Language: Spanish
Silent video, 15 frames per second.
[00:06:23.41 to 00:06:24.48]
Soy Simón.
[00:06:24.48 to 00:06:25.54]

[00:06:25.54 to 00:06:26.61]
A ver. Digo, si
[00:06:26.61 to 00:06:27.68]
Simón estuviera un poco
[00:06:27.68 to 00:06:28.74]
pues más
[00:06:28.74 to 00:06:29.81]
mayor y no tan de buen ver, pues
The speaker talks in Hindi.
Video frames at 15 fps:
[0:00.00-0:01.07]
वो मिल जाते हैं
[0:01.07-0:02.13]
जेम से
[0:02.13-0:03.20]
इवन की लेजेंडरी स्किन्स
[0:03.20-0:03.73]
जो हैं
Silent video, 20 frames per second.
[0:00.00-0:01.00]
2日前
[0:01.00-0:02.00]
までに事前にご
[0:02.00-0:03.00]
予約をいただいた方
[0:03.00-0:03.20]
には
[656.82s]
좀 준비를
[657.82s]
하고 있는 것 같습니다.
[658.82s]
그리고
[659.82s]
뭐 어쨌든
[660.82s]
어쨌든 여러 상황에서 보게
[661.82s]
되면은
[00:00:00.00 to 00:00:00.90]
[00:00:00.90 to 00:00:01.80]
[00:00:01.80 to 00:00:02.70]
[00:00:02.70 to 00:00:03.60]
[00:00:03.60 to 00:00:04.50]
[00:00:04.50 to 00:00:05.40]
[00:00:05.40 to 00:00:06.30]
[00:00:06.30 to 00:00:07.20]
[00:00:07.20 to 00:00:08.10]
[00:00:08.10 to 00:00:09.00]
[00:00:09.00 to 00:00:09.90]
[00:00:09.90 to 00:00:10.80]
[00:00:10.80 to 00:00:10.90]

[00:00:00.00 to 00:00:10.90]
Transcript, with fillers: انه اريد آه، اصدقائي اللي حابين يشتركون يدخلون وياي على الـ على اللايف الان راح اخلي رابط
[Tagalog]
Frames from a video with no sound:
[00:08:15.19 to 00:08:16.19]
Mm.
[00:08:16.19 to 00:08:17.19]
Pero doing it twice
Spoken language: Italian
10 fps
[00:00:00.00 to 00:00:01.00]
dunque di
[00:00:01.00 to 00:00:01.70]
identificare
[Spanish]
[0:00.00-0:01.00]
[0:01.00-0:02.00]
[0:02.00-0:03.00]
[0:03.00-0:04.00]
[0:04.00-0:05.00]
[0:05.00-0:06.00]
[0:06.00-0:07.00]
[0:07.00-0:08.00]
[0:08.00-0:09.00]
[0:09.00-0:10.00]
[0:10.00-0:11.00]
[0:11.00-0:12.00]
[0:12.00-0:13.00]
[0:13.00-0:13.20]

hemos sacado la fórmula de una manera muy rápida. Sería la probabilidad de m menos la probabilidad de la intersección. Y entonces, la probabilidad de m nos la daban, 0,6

> _PROBLEM TO WORK ON_
Each line above is to be reproduced exactly. Leave none out.

> _COMPLETED TASK_
Language: Spanish
Silent video, 15 frames per second.
[00:06:23.41 to 00:06:24.48]
Soy Simón.
[00:06:24.48 to 00:06:25.54]

[00:06:25.54 to 00:06:26.61]
A ver. Digo, si
[00:06:26.61 to 00:06:27.68]
Simón estuviera un poco
[00:06:27.68 to 00:06:28.74]
pues más
[00:06:28.74 to 00:06:29.81]
mayor y no tan de buen ver, pues
The speaker talks in Hindi.
Video frames at 15 fps:
[0:00.00-0:01.07]
वो मिल जाते हैं
[0:01.07-0:02.13]
जेम से
[0:02.13-0:03.20]
इवन की लेजेंडरी स्किन्स
[0:03.20-0:03.73]
जो हैं
Silent video, 20 frames per second.
[0:00.00-0:01.00]
2日前
[0:01.00-0:02.00]
までに事前にご
[0:02.00-0:03.00]
予約をいただいた方
[0:03.00-0:03.20]
には
[656.82s]
좀 준비를
[657.82s]
하고 있는 것 같습니다.
[658.82s]
그리고
[659.82s]
뭐 어쨌든
[660.82s]
어쨌든 여러 상황에서 보게
[661.82s]
되면은
[00:00:00.00 to 00:00:00.90]
[00:00:00.90 to 00:00:01.80]
[00:00:01.80 to 00:00:02.70]
[00:00:02.70 to 00:00:03.60]
[00:00:03.60 to 00:00:04.50]
[00:00:04.50 to 00:00:05.40]
[00:00:05.40 to 00:00:06.30]
[00:00:06.30 to 00:00:07.20]
[00:00:07.20 to 00:00:08.10]
[00:00:08.10 to 00:00:09.00]
[00:00:09.00 to 00:00:09.90]
[00:00:09.90 to 00:00:10.80]
[00:00:10.80 to 00:00:10.90]

[00:00:00.00 to 00:00:10.90]
Transcript, with fillers: انه اريد آه، اصدقائي اللي حابين يشتركون يدخلون وياي على الـ على اللايف الان راح اخلي رابط
[Tagalog]
Frames from a video with no sound:
[00:08:15.19 to 00:08:16.19]
Mm.
[00:08:16.19 to 00:08:17.19]
Pero doing it twice
Spoken language: Italian
10 fps
[00:00:00.00 to 00:00:01.00]
dunque di
[00:00:01.00 to 00:00:01.70]
identificare
[Spanish]
[0:00.00-0:01.00]
[0:01.00-0:02.00]
[0:02.00-0:03.00]
[0:03.00-0:04.00]
[0:04.00-0:05.00]
[0:05.00-0:06.00]
[0:06.00-0:07.00]
[0:07.00-0:08.00]
[0:08.00-0:09.00]
[0:09.00-0:10.00]
[0:10.00-0:11.00]
[0:11.00-0:12.00]
[0:12.00-0:13.00]
[0:13.00-0:13.20]

hemos sacado la fórmula de una manera muy rápida. Sería la probabilidad de m menos la probabilidad de la intersección. Y entonces, la probabilidad de m nos la daban, 0,6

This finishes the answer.